> [WHAT YOU NEED TO DO]: No pictures are to be included when the entries below are reproduced exactly.

══ EXERCISE INPUTS

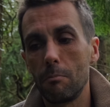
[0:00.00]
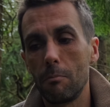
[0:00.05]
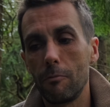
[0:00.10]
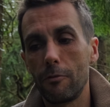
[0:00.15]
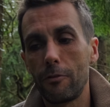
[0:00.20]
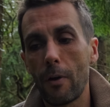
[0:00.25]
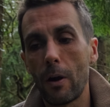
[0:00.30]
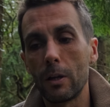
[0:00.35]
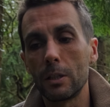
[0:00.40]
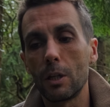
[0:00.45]

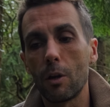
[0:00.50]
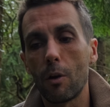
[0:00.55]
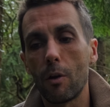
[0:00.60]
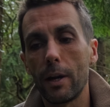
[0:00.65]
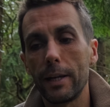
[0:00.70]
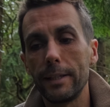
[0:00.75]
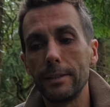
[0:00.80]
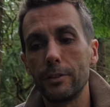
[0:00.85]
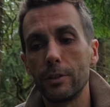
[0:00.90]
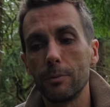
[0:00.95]

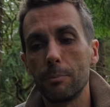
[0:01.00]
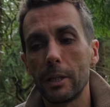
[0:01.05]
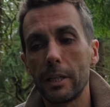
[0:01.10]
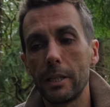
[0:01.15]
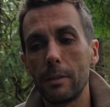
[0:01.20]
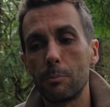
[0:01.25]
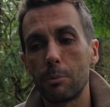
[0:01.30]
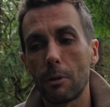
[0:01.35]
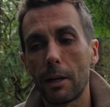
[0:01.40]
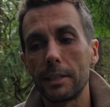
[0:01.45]
fungi to
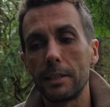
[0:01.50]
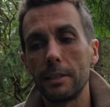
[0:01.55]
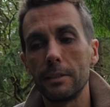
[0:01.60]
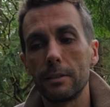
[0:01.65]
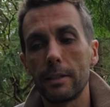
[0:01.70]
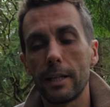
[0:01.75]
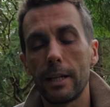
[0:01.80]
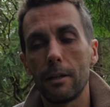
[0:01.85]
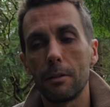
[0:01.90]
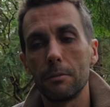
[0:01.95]
be
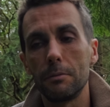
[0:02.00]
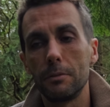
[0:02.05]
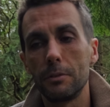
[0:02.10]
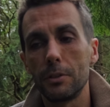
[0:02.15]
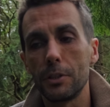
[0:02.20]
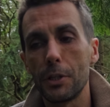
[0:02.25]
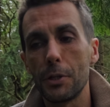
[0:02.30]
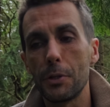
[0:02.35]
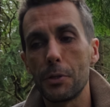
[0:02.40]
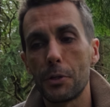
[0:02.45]
breaking down
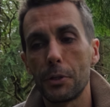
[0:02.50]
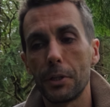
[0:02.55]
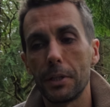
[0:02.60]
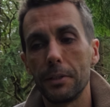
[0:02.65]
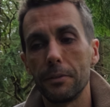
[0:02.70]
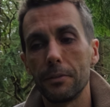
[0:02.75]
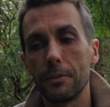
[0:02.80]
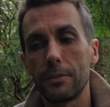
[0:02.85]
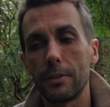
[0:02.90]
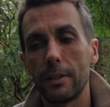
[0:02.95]

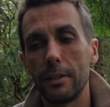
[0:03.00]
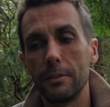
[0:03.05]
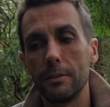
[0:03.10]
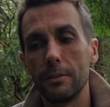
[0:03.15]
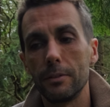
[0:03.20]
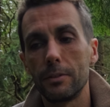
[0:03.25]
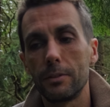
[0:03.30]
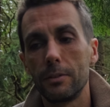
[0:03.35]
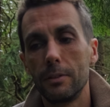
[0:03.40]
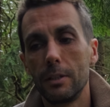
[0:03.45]
nutrients
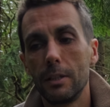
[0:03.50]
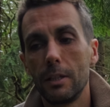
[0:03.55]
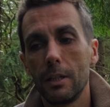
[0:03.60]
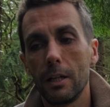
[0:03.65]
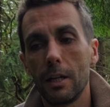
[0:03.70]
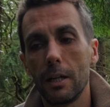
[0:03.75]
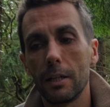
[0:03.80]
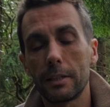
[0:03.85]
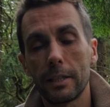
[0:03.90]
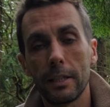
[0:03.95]
and
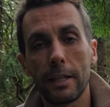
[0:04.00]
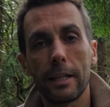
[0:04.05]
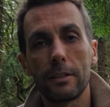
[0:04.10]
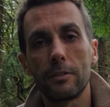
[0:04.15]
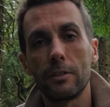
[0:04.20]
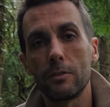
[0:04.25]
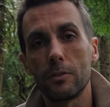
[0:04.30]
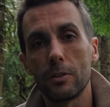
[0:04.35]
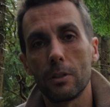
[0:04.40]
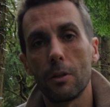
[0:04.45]
uh,
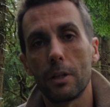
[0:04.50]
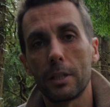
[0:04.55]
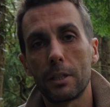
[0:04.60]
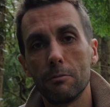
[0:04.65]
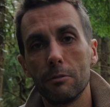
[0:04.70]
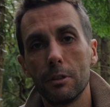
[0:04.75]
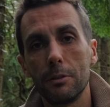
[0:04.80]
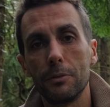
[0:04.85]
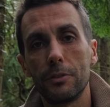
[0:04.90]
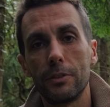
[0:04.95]
connecting to like
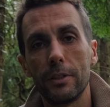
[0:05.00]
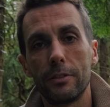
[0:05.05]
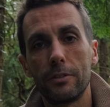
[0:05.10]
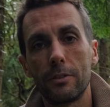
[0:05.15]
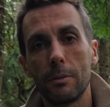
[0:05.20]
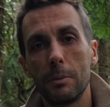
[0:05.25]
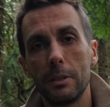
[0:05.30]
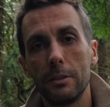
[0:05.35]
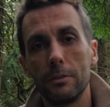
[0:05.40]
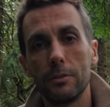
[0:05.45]
a root
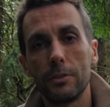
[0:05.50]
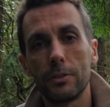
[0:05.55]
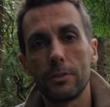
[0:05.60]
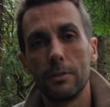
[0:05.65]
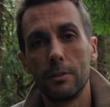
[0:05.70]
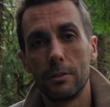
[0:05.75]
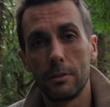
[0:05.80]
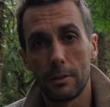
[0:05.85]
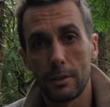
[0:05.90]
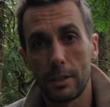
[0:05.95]
system and
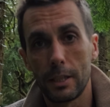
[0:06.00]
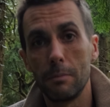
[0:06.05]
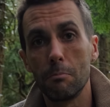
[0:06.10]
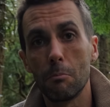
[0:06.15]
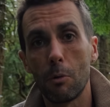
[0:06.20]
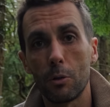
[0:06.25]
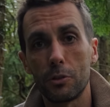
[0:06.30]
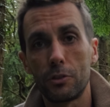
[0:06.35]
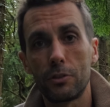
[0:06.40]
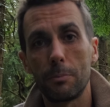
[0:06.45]
the
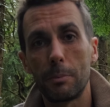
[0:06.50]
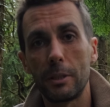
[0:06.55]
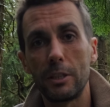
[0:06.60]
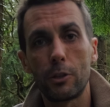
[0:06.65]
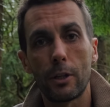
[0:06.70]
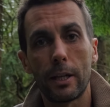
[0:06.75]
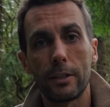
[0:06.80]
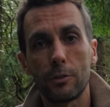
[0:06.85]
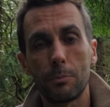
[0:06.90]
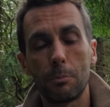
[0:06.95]
moss to be
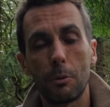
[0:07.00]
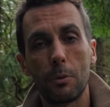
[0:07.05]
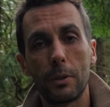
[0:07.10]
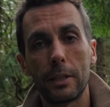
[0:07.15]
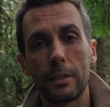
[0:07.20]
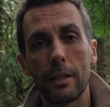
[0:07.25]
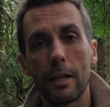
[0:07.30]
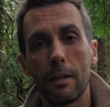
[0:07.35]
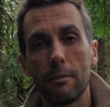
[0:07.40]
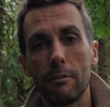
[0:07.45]

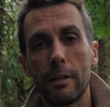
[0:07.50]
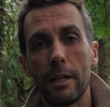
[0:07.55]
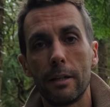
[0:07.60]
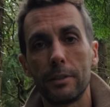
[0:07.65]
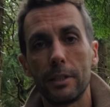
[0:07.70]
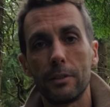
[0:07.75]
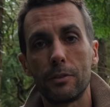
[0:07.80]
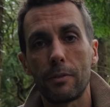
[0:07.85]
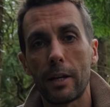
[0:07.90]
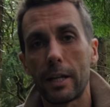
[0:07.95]
transporting that
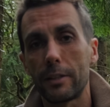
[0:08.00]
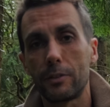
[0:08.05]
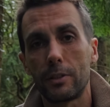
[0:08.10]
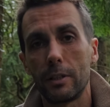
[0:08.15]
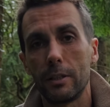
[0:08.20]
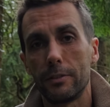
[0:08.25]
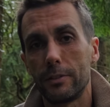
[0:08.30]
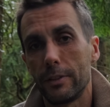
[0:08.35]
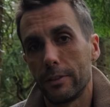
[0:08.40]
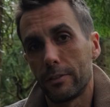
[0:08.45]
around its
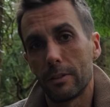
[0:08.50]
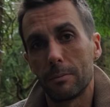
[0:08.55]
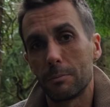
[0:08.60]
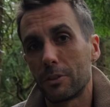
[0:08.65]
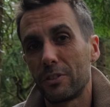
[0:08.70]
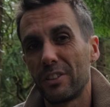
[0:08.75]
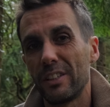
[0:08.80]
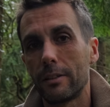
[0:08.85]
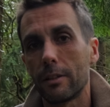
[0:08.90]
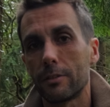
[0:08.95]
vascular system
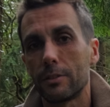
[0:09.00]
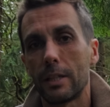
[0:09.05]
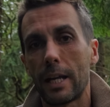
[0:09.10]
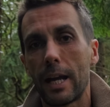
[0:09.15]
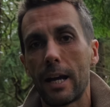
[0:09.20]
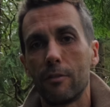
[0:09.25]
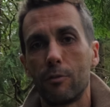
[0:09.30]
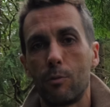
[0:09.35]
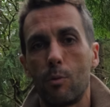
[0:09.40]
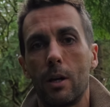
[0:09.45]
because it doesn't
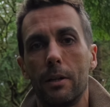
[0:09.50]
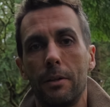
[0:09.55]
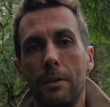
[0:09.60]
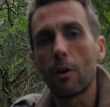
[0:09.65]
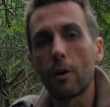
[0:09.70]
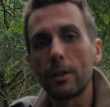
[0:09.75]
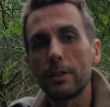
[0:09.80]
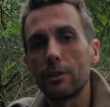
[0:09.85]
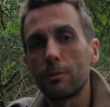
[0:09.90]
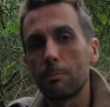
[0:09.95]
have one.
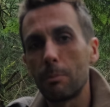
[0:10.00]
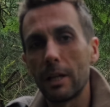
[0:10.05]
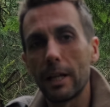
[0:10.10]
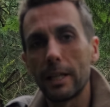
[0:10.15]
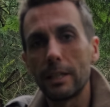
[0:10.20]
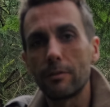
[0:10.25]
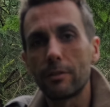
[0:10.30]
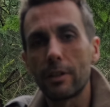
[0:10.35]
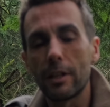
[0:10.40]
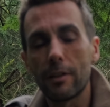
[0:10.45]
I just
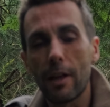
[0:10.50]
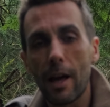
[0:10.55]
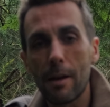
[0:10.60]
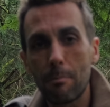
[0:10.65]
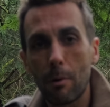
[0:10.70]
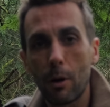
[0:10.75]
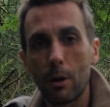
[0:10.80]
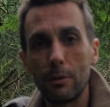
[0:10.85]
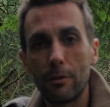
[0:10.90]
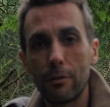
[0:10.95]
believe that they
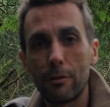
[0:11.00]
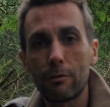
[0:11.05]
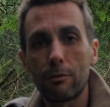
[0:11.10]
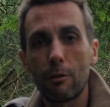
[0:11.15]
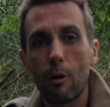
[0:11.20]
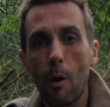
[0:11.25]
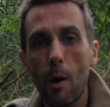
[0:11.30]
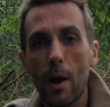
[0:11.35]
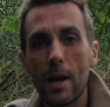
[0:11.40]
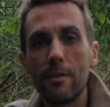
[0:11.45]
both
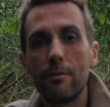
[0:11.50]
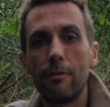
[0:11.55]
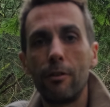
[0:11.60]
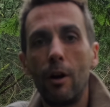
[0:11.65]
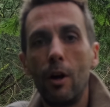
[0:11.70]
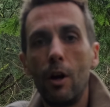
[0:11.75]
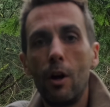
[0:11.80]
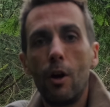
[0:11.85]
thrive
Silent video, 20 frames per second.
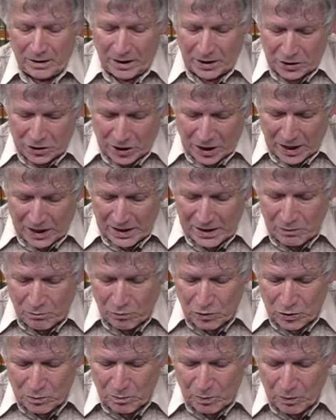A child
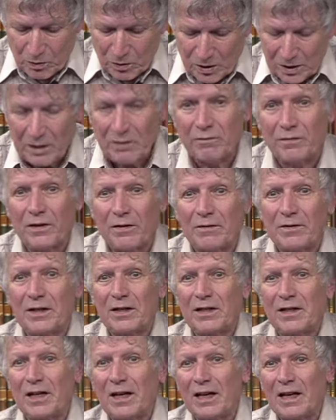was born in
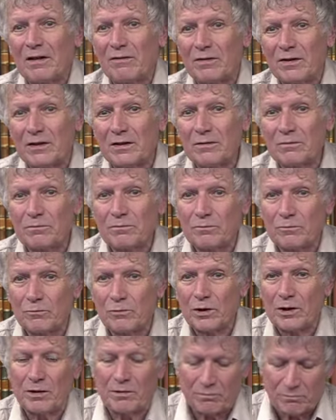1511
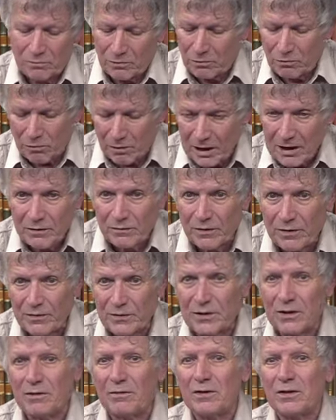with great
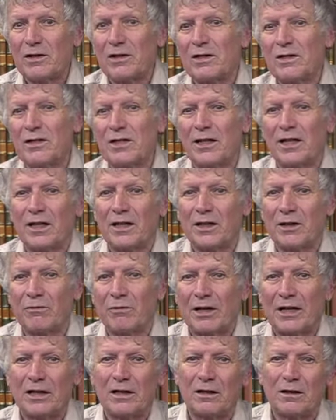festivities in the
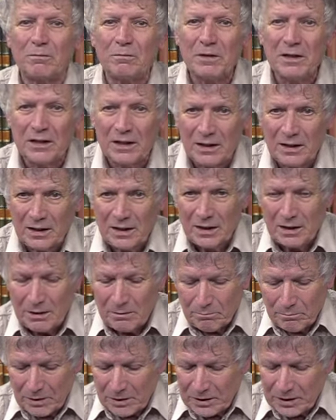realm,
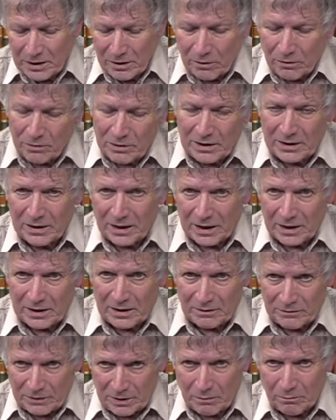but he
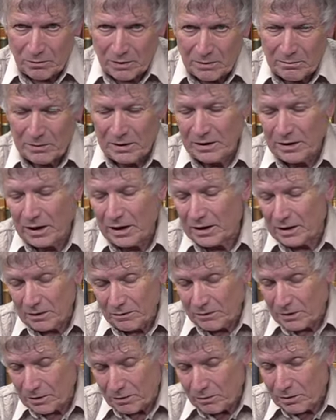died
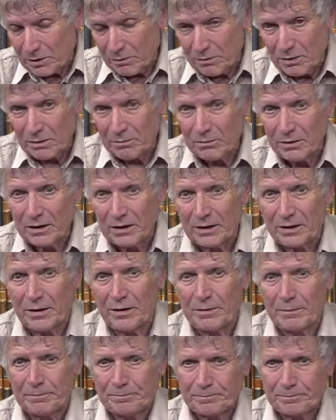after only 1 month.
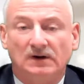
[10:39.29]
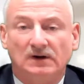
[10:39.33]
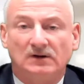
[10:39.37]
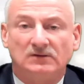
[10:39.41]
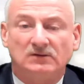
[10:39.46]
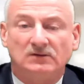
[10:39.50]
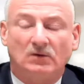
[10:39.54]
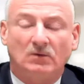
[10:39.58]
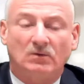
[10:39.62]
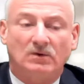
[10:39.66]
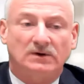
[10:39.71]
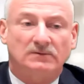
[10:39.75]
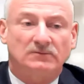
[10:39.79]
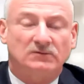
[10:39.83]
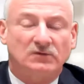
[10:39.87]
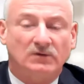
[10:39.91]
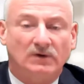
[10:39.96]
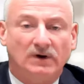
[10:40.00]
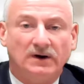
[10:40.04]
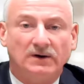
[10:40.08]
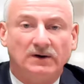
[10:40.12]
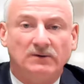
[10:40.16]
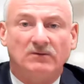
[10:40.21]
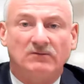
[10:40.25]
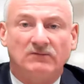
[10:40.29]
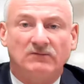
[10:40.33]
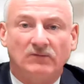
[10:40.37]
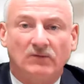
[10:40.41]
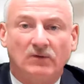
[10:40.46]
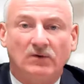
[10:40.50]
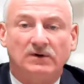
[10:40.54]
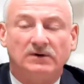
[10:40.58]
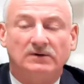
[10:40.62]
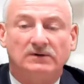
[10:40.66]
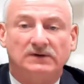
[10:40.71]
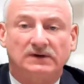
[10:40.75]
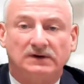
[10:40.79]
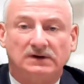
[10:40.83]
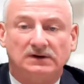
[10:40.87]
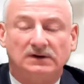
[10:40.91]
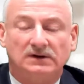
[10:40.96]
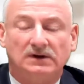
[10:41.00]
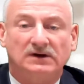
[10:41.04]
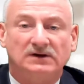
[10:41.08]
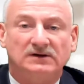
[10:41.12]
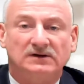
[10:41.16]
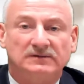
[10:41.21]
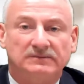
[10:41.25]
So what I'm trying to avoid on the
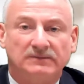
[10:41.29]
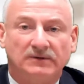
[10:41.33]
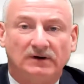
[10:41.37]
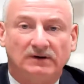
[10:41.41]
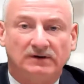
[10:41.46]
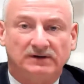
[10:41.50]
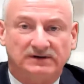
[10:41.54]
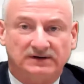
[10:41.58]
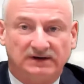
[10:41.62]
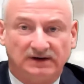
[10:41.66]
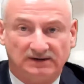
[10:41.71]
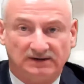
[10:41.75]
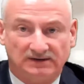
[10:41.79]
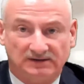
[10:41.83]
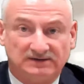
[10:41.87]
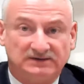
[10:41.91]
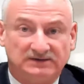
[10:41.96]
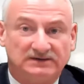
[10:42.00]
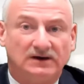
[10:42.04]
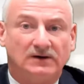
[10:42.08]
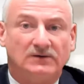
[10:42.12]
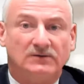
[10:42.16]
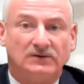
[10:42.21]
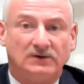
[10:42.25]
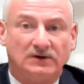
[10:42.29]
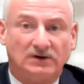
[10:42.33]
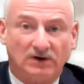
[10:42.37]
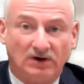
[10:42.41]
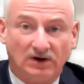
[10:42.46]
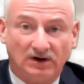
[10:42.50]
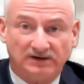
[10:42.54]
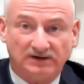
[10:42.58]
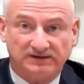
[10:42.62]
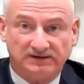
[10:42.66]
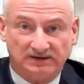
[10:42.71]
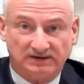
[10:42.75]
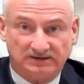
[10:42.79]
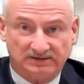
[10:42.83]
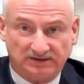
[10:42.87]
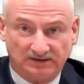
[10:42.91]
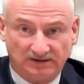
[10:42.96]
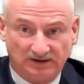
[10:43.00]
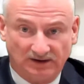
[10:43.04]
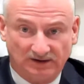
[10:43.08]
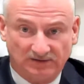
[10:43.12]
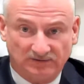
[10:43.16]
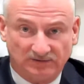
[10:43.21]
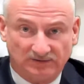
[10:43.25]
client's part is getting stuck with a cost
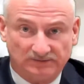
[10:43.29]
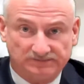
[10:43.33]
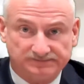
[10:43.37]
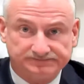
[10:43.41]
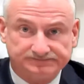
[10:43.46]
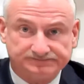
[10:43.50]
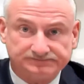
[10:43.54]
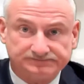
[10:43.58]
escalation.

════

> [FINISHED EXERCISE]:
[0:00.00]
[0:00.05]
[0:00.10]
[0:00.15]
[0:00.20]
[0:00.25]
[0:00.30]
[0:00.35]
[0:00.40]
[0:00.45]

[0:00.50]
[0:00.55]
[0:00.60]
[0:00.65]
[0:00.70]
[0:00.75]
[0:00.80]
[0:00.85]
[0:00.90]
[0:00.95]

[0:01.00]
[0:01.05]
[0:01.10]
[0:01.15]
[0:01.20]
[0:01.25]
[0:01.30]
[0:01.35]
[0:01.40]
[0:01.45]
fungi to
[0:01.50]
[0:01.55]
[0:01.60]
[0:01.65]
[0:01.70]
[0:01.75]
[0:01.80]
[0:01.85]
[0:01.90]
[0:01.95]
be
[0:02.00]
[0:02.05]
[0:02.10]
[0:02.15]
[0:02.20]
[0:02.25]
[0:02.30]
[0:02.35]
[0:02.40]
[0:02.45]
breaking down
[0:02.50]
[0:02.55]
[0:02.60]
[0:02.65]
[0:02.70]
[0:02.75]
[0:02.80]
[0:02.85]
[0:02.90]
[0:02.95]

[0:03.00]
[0:03.05]
[0:03.10]
[0:03.15]
[0:03.20]
[0:03.25]
[0:03.30]
[0:03.35]
[0:03.40]
[0:03.45]
nutrients
[0:03.50]
[0:03.55]
[0:03.60]
[0:03.65]
[0:03.70]
[0:03.75]
[0:03.80]
[0:03.85]
[0:03.90]
[0:03.95]
and
[0:04.00]
[0:04.05]
[0:04.10]
[0:04.15]
[0:04.20]
[0:04.25]
[0:04.30]
[0:04.35]
[0:04.40]
[0:04.45]
uh,
[0:04.50]
[0:04.55]
[0:04.60]
[0:04.65]
[0:04.70]
[0:04.75]
[0:04.80]
[0:04.85]
[0:04.90]
[0:04.95]
connecting to like
[0:05.00]
[0:05.05]
[0:05.10]
[0:05.15]
[0:05.20]
[0:05.25]
[0:05.30]
[0:05.35]
[0:05.40]
[0:05.45]
a root
[0:05.50]
[0:05.55]
[0:05.60]
[0:05.65]
[0:05.70]
[0:05.75]
[0:05.80]
[0:05.85]
[0:05.90]
[0:05.95]
system and
[0:06.00]
[0:06.05]
[0:06.10]
[0:06.15]
[0:06.20]
[0:06.25]
[0:06.30]
[0:06.35]
[0:06.40]
[0:06.45]
the
[0:06.50]
[0:06.55]
[0:06.60]
[0:06.65]
[0:06.70]
[0:06.75]
[0:06.80]
[0:06.85]
[0:06.90]
[0:06.95]
moss to be
[0:07.00]
[0:07.05]
[0:07.10]
[0:07.15]
[0:07.20]
[0:07.25]
[0:07.30]
[0:07.35]
[0:07.40]
[0:07.45]

[0:07.50]
[0:07.55]
[0:07.60]
[0:07.65]
[0:07.70]
[0:07.75]
[0:07.80]
[0:07.85]
[0:07.90]
[0:07.95]
transporting that
[0:08.00]
[0:08.05]
[0:08.10]
[0:08.15]
[0:08.20]
[0:08.25]
[0:08.30]
[0:08.35]
[0:08.40]
[0:08.45]
around its
[0:08.50]
[0:08.55]
[0:08.60]
[0:08.65]
[0:08.70]
[0:08.75]
[0:08.80]
[0:08.85]
[0:08.90]
[0:08.95]
vascular system
[0:09.00]
[0:09.05]
[0:09.10]
[0:09.15]
[0:09.20]
[0:09.25]
[0:09.30]
[0:09.35]
[0:09.40]
[0:09.45]
because it doesn't
[0:09.50]
[0:09.55]
[0:09.60]
[0:09.65]
[0:09.70]
[0:09.75]
[0:09.80]
[0:09.85]
[0:09.90]
[0:09.95]
have one.
[0:10.00]
[0:10.05]
[0:10.10]
[0:10.15]
[0:10.20]
[0:10.25]
[0:10.30]
[0:10.35]
[0:10.40]
[0:10.45]
I just
[0:10.50]
[0:10.55]
[0:10.60]
[0:10.65]
[0:10.70]
[0:10.75]
[0:10.80]
[0:10.85]
[0:10.90]
[0:10.95]
believe that they
[0:11.00]
[0:11.05]
[0:11.10]
[0:11.15]
[0:11.20]
[0:11.25]
[0:11.30]
[0:11.35]
[0:11.40]
[0:11.45]
both
[0:11.50]
[0:11.55]
[0:11.60]
[0:11.65]
[0:11.70]
[0:11.75]
[0:11.80]
[0:11.85]
thrive
Silent video, 20 frames per second.
A child
was born in
1511
with great
festivities in the
realm,
but he
died
after only 1 month.
[10:39.29]
[10:39.33]
[10:39.37]
[10:39.41]
[10:39.46]
[10:39.50]
[10:39.54]
[10:39.58]
[10:39.62]
[10:39.66]
[10:39.71]
[10:39.75]
[10:39.79]
[10:39.83]
[10:39.87]
[10:39.91]
[10:39.96]
[10:40.00]
[10:40.04]
[10:40.08]
[10:40.12]
[10:40.16]
[10:40.21]
[10:40.25]
[10:40.29]
[10:40.33]
[10:40.37]
[10:40.41]
[10:40.46]
[10:40.50]
[10:40.54]
[10:40.58]
[10:40.62]
[10:40.66]
[10:40.71]
[10:40.75]
[10:40.79]
[10:40.83]
[10:40.87]
[10:40.91]
[10:40.96]
[10:41.00]
[10:41.04]
[10:41.08]
[10:41.12]
[10:41.16]
[10:41.21]
[10:41.25]
So what I'm trying to avoid on the
[10:41.29]
[10:41.33]
[10:41.37]
[10:41.41]
[10:41.46]
[10:41.50]
[10:41.54]
[10:41.58]
[10:41.62]
[10:41.66]
[10:41.71]
[10:41.75]
[10:41.79]
[10:41.83]
[10:41.87]
[10:41.91]
[10:41.96]
[10:42.00]
[10:42.04]
[10:42.08]
[10:42.12]
[10:42.16]
[10:42.21]
[10:42.25]
[10:42.29]
[10:42.33]
[10:42.37]
[10:42.41]
[10:42.46]
[10:42.50]
[10:42.54]
[10:42.58]
[10:42.62]
[10:42.66]
[10:42.71]
[10:42.75]
[10:42.79]
[10:42.83]
[10:42.87]
[10:42.91]
[10:42.96]
[10:43.00]
[10:43.04]
[10:43.08]
[10:43.12]
[10:43.16]
[10:43.21]
[10:43.25]
client's part is getting stuck with a cost
[10:43.29]
[10:43.33]
[10:43.37]
[10:43.41]
[10:43.46]
[10:43.50]
[10:43.54]
[10:43.58]
escalation.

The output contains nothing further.